→ How to complete this task
The answer must be an exact reprint of the lines from the one with "[8:17.13-8:18.13]" through the final line of the data, with no pictures included.

→ Records supplied
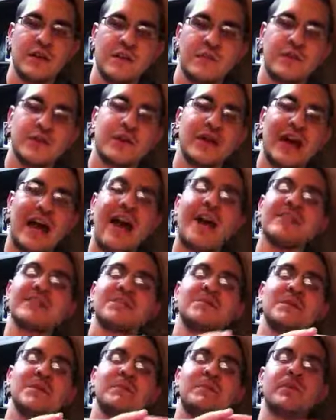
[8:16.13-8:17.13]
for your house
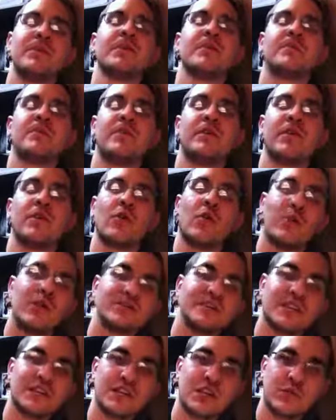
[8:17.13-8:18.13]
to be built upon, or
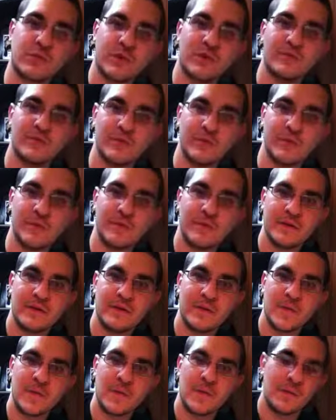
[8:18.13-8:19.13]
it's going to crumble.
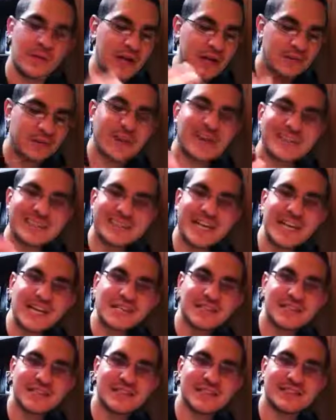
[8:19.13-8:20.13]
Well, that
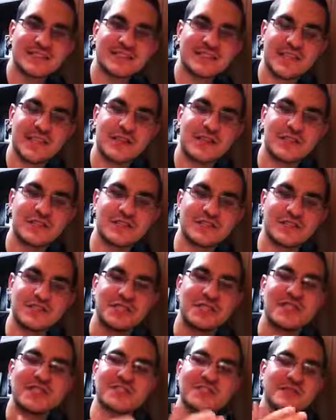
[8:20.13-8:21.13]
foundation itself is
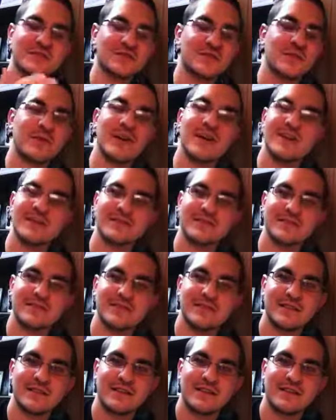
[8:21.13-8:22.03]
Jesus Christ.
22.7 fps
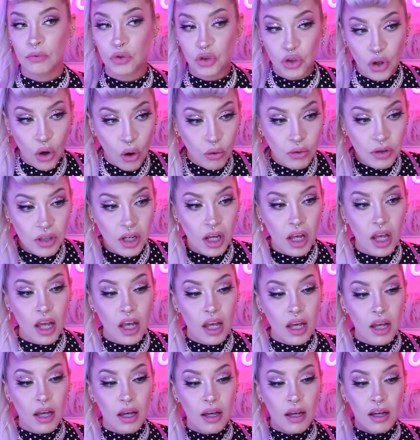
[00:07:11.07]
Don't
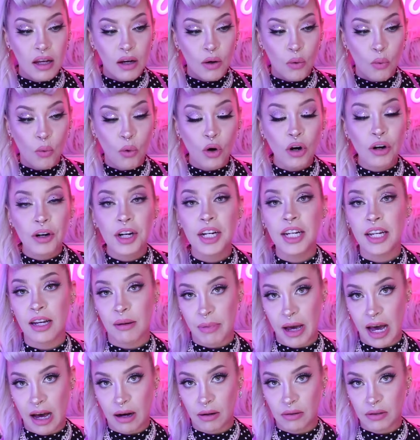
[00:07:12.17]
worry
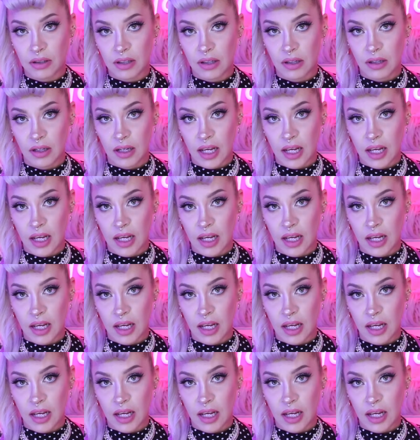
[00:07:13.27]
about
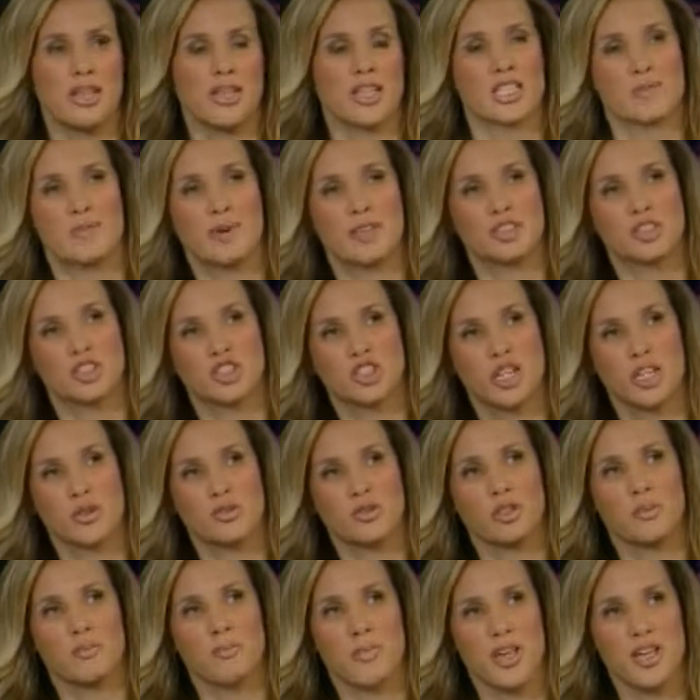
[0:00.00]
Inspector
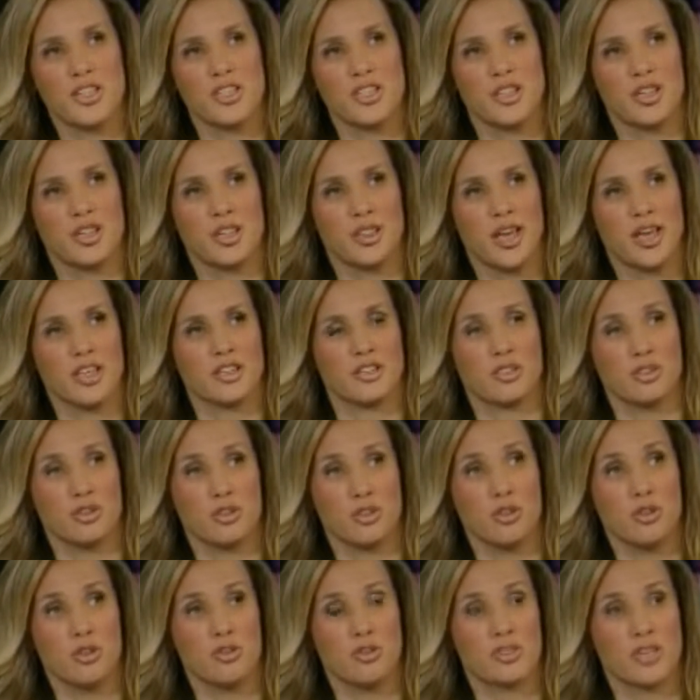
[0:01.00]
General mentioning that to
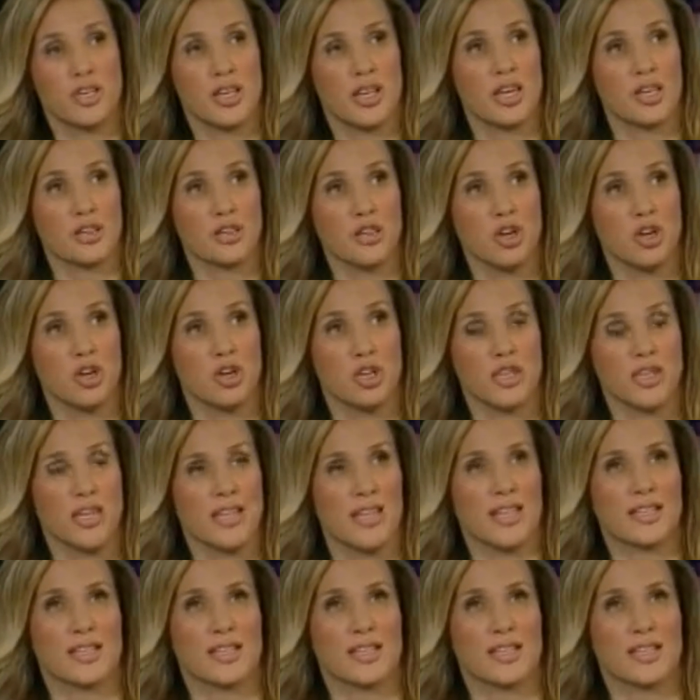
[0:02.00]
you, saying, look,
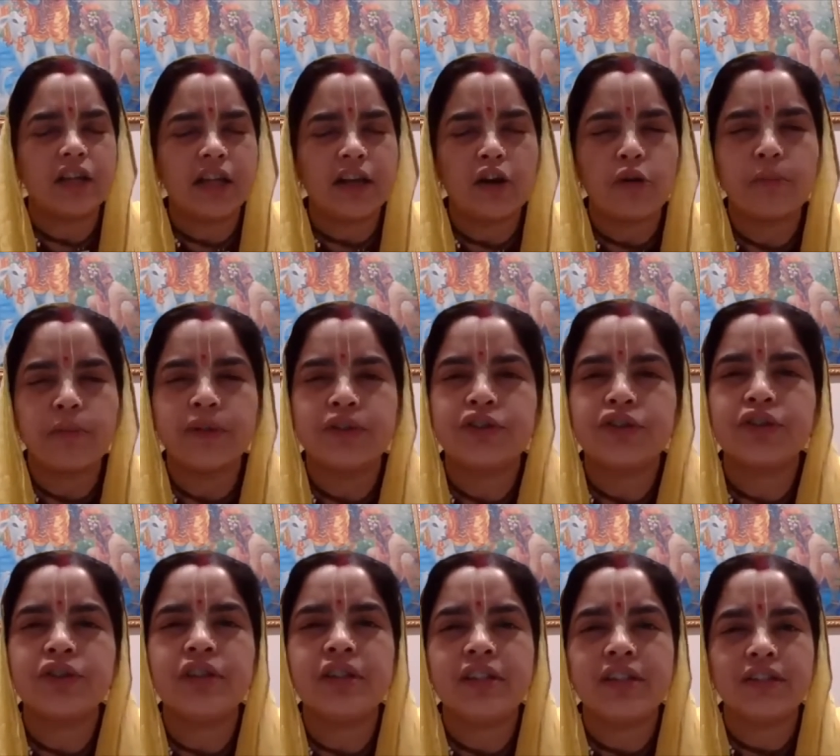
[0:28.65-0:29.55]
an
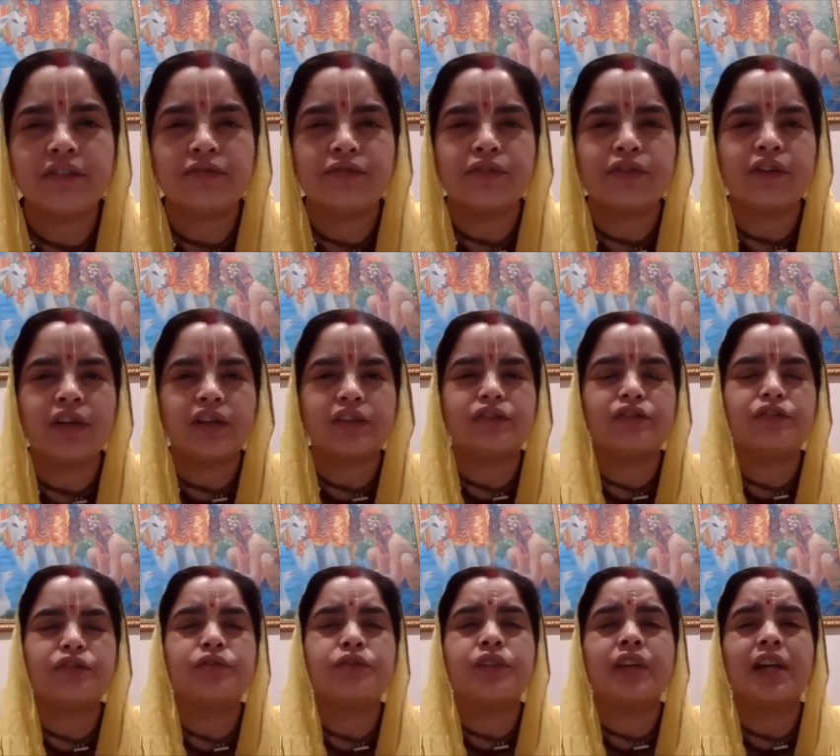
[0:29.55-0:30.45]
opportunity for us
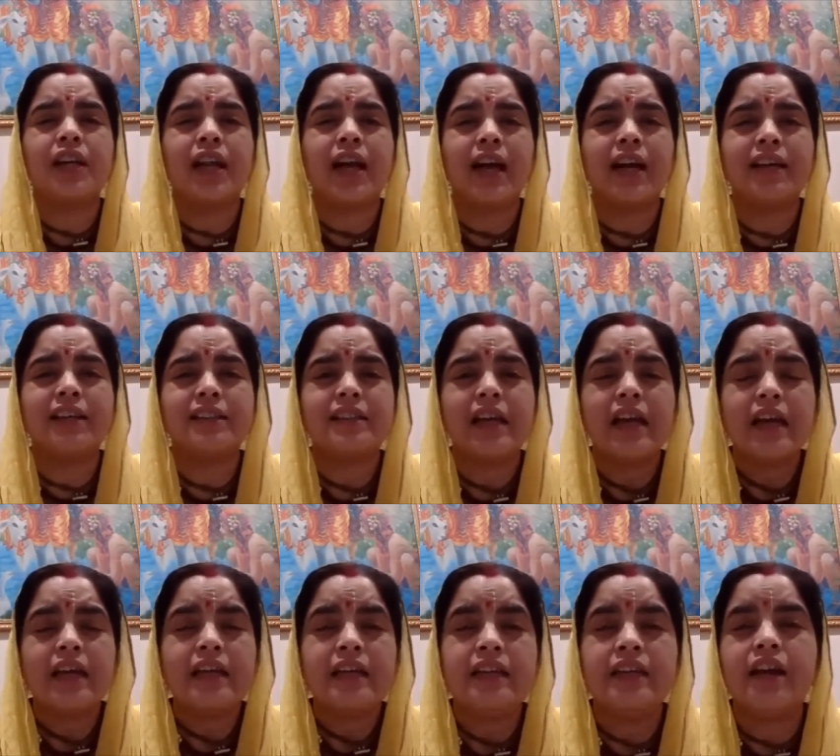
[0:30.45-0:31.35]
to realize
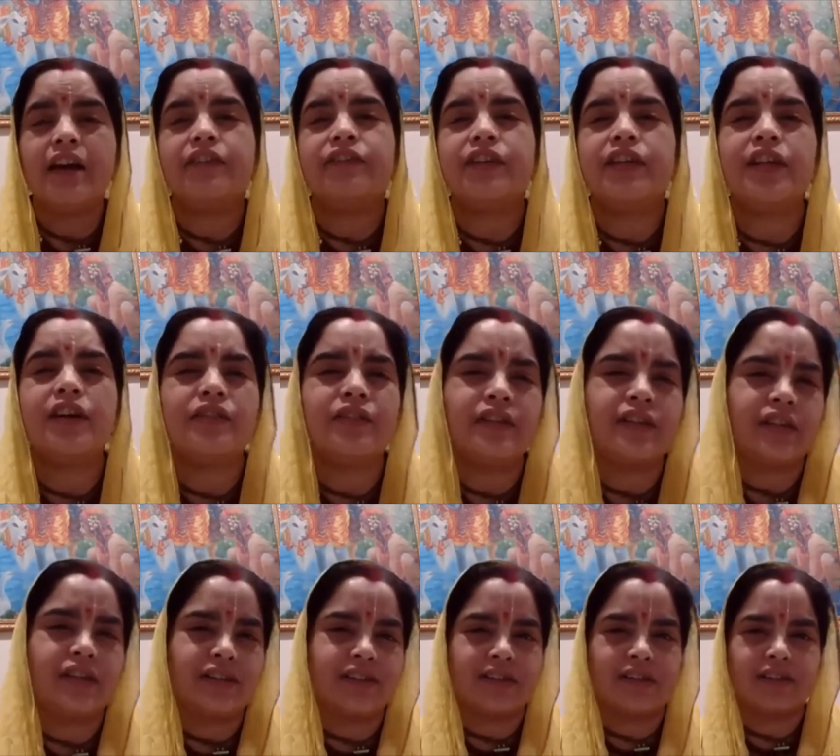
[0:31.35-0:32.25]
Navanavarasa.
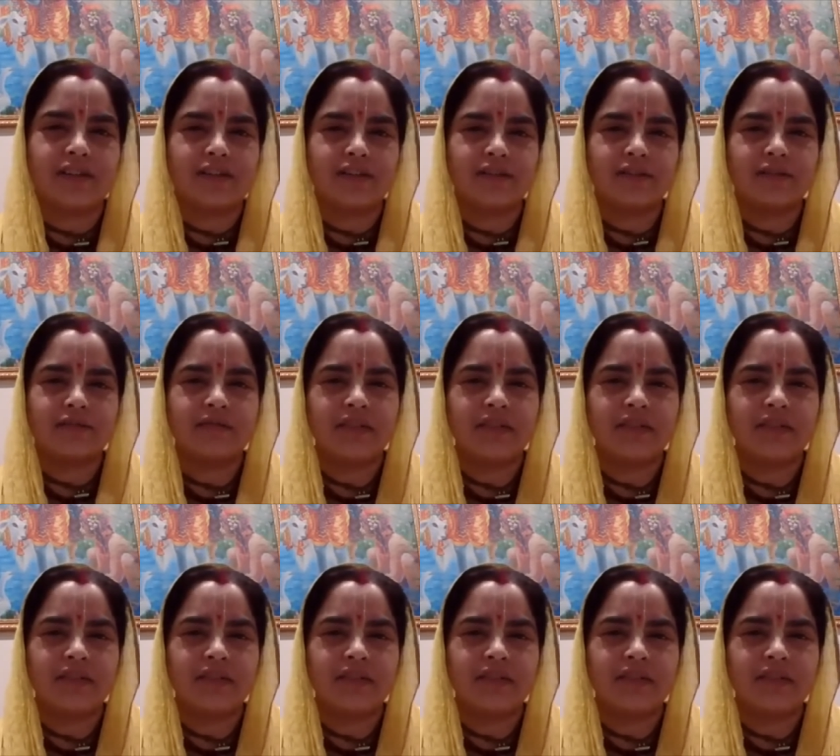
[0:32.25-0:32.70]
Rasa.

→ Exercise output
[8:17.13-8:18.13]
to be built upon, or
[8:18.13-8:19.13]
it's going to crumble.
[8:19.13-8:20.13]
Well, that
[8:20.13-8:21.13]
foundation itself is
[8:21.13-8:22.03]
Jesus Christ.
22.7 fps
[00:07:11.07]
Don't
[00:07:12.17]
worry
[00:07:13.27]
about
[0:00.00]
Inspector
[0:01.00]
General mentioning that to
[0:02.00]
you, saying, look,
[0:28.65-0:29.55]
an
[0:29.55-0:30.45]
opportunity for us
[0:30.45-0:31.35]
to realize
[0:31.35-0:32.25]
Navanavarasa.
[0:32.25-0:32.70]
Rasa.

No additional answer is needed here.